====== Given records ======

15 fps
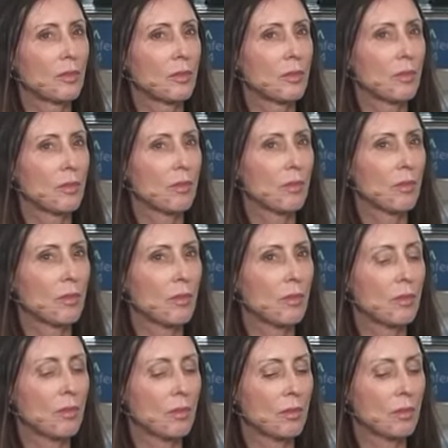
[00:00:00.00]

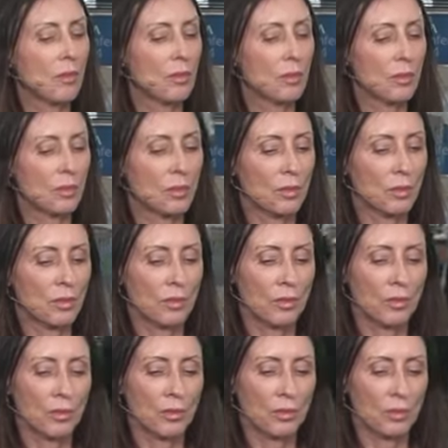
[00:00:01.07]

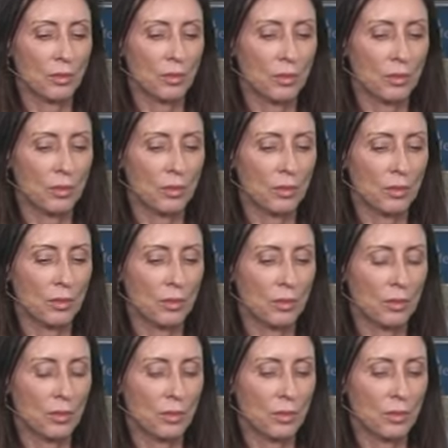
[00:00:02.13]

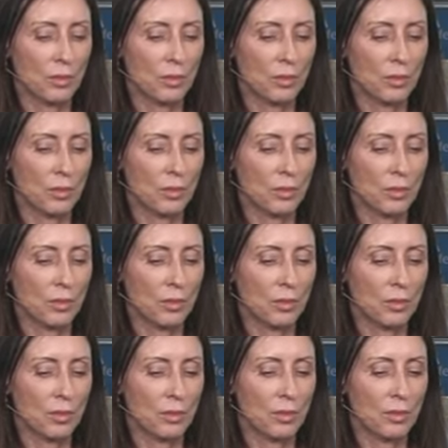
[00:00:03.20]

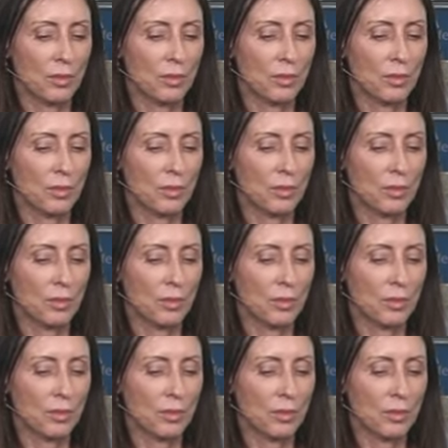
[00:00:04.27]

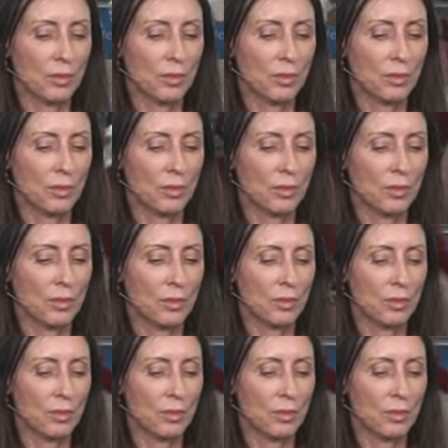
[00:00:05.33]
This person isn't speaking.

======
====== Given records ======

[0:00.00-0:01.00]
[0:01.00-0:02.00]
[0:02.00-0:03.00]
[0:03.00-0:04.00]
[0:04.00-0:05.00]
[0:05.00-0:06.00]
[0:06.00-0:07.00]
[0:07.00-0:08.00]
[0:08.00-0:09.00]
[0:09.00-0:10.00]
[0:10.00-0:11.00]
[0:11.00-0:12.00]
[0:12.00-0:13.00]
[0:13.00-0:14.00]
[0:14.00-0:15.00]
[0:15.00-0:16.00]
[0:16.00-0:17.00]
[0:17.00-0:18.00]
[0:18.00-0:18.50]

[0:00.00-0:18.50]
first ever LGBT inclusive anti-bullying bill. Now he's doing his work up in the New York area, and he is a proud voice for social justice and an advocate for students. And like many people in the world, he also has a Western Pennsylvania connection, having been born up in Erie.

======

Your reply is to repeat, unchanged, the lines above running from the one with "[0:05.00-0:06.00]" up to and including the one with "[0:18.00-0:18.50]".

[0:05.00-0:06.00]
[0:06.00-0:07.00]
[0:07.00-0:08.00]
[0:08.00-0:09.00]
[0:09.00-0:10.00]
[0:10.00-0:11.00]
[0:11.00-0:12.00]
[0:12.00-0:13.00]
[0:13.00-0:14.00]
[0:14.00-0:15.00]
[0:15.00-0:16.00]
[0:16.00-0:17.00]
[0:17.00-0:18.00]
[0:18.00-0:18.50]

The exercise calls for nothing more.